START DATA SHOWN

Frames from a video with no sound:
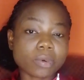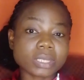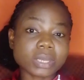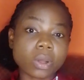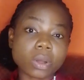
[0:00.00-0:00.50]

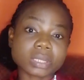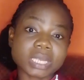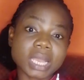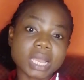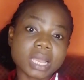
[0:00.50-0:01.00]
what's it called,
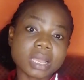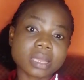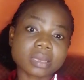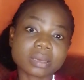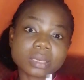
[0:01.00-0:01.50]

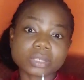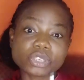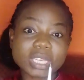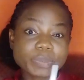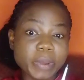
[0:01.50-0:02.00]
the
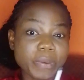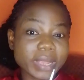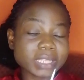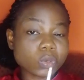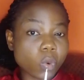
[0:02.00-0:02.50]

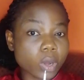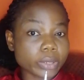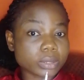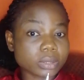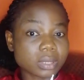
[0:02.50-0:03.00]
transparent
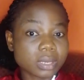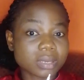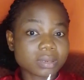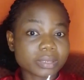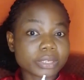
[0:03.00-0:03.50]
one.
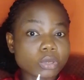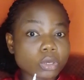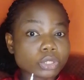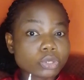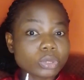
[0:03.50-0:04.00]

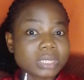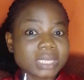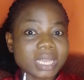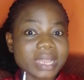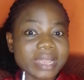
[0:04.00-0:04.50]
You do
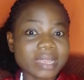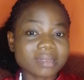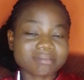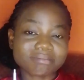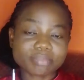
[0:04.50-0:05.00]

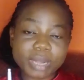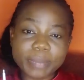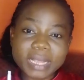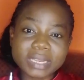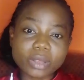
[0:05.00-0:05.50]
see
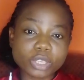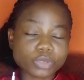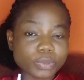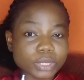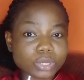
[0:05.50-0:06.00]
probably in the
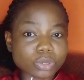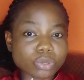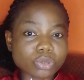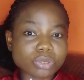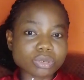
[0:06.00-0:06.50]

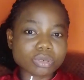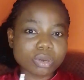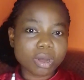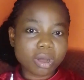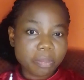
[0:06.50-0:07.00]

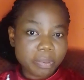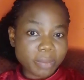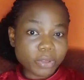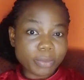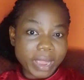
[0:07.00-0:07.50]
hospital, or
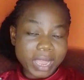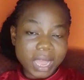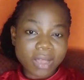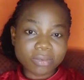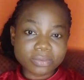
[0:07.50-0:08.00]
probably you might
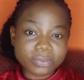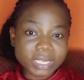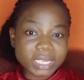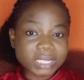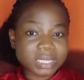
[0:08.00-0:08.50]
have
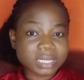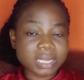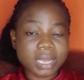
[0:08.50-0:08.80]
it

END DATA SHOWN

_HOW TO COMPLETE THIS TASK_: Skip every picture and retype only the lines from the line with "[0:00.50-0:01.00]" through the last line of the listing, both ends included, exactly as they appear.

_RESULT BELOW_:
[0:00.50-0:01.00]
what's it called,
[0:01.00-0:01.50]

[0:01.50-0:02.00]
the
[0:02.00-0:02.50]

[0:02.50-0:03.00]
transparent
[0:03.00-0:03.50]
one.
[0:03.50-0:04.00]

[0:04.00-0:04.50]
You do
[0:04.50-0:05.00]

[0:05.00-0:05.50]
see
[0:05.50-0:06.00]
probably in the
[0:06.00-0:06.50]

[0:06.50-0:07.00]

[0:07.00-0:07.50]
hospital, or
[0:07.50-0:08.00]
probably you might
[0:08.00-0:08.50]
have
[0:08.50-0:08.80]
it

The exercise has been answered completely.